“Keberhasilan strategi ini sangat bergantung pada kompetensi personel di lapangan. Kami terus mengembangkan kapabilitas pekerja, baik senior maupun generasi baru, agar adaptif, inovatif, dan mampu merespons tantangan industri,” ujarnya.
Sebagai bagian dari transformasi, PHE mendorong budaya learning organization dengan memperkuat inisiatif berbagi pengetahuan dan pembelajaran lintas unit kerja, sehingga setiap tantangan operasional menjadi peluang untuk meningkatkan efisiensi dan inovasi.
Selain itu, PHE terus menegakkan budaya keselamatan, efisiensi, dan integritas aset di seluruh wilayah kerja, guna memastikan kontribusi optimal terhadap produksi energi nasional sekaligus mendukung transisi menuju operasi energi yang lebih berkelanjutan.
“Melalui sinergi teknologi, inovasi, dan SDM unggul, Pertamina Hulu Energi akan terus menjadi motor penggerak ketahanan energi Indonesia,” tandasnya.

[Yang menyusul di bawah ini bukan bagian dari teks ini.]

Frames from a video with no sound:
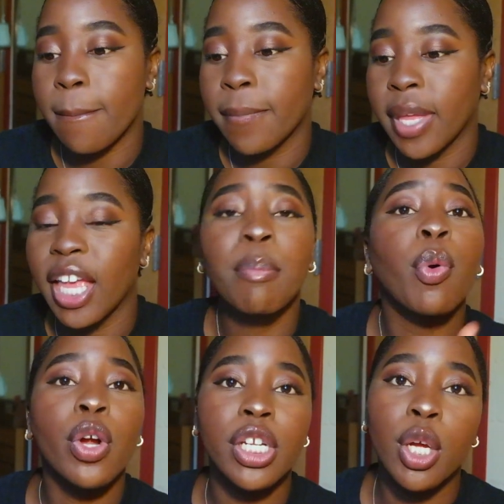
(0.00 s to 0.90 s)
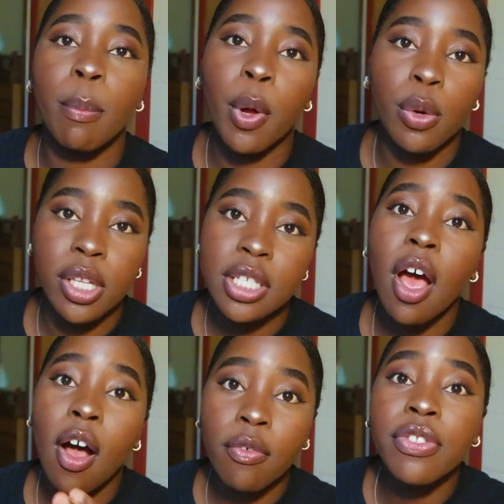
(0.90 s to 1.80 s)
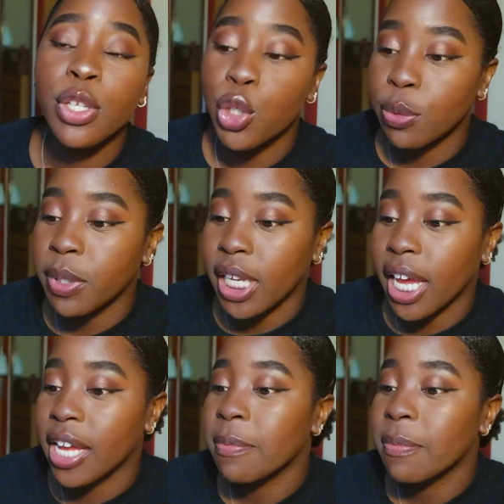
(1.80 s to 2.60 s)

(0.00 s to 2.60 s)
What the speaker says: important components of the GPA.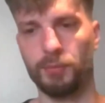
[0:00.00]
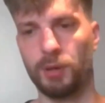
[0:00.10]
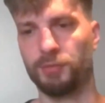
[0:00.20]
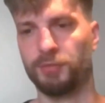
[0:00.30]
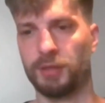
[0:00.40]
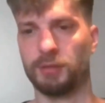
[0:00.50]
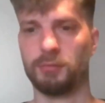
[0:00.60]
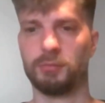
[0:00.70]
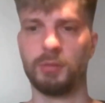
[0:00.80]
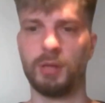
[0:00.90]
think
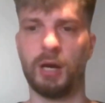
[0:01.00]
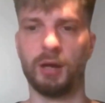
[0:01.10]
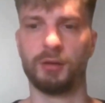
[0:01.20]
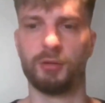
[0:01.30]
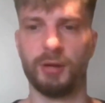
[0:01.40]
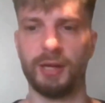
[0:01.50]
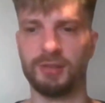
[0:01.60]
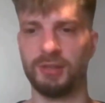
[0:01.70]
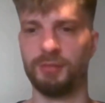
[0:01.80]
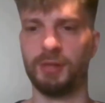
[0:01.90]
art and
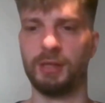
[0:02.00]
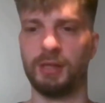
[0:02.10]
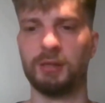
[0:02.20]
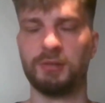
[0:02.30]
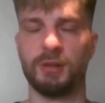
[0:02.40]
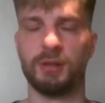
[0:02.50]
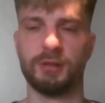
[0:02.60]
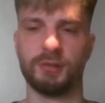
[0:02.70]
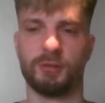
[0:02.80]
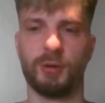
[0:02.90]
creativity is
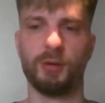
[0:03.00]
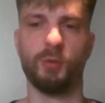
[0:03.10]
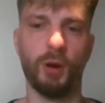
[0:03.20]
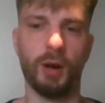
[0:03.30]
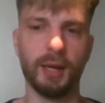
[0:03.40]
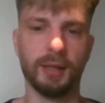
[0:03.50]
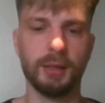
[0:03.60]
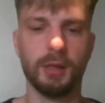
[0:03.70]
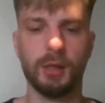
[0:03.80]
a great way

PHE akan terus berinvestasi dalam pengelolaan operasi dan bisnis hulu migas dengan mengedepankan prinsip Environmental, Social, and Governance (ESG). Perusahaan juga berkomitmen pada Zero Tolerance terhadap penyuapan melalui pencegahan fraud, termasuk penerapan Sistem Manajemen Anti Penyuapan (SMAP) yang terstandarisasi ISO 37001:2016. PHE terus mengembangkan operasi yang prudent dan profesional di dalam dan luar negeri untuk mewujudkan visi menjadi perusahaan migas kelas dunia yang ramah lingkungan, bertanggung jawab secara sosial, dan berpegang pada tata kelola yang baik.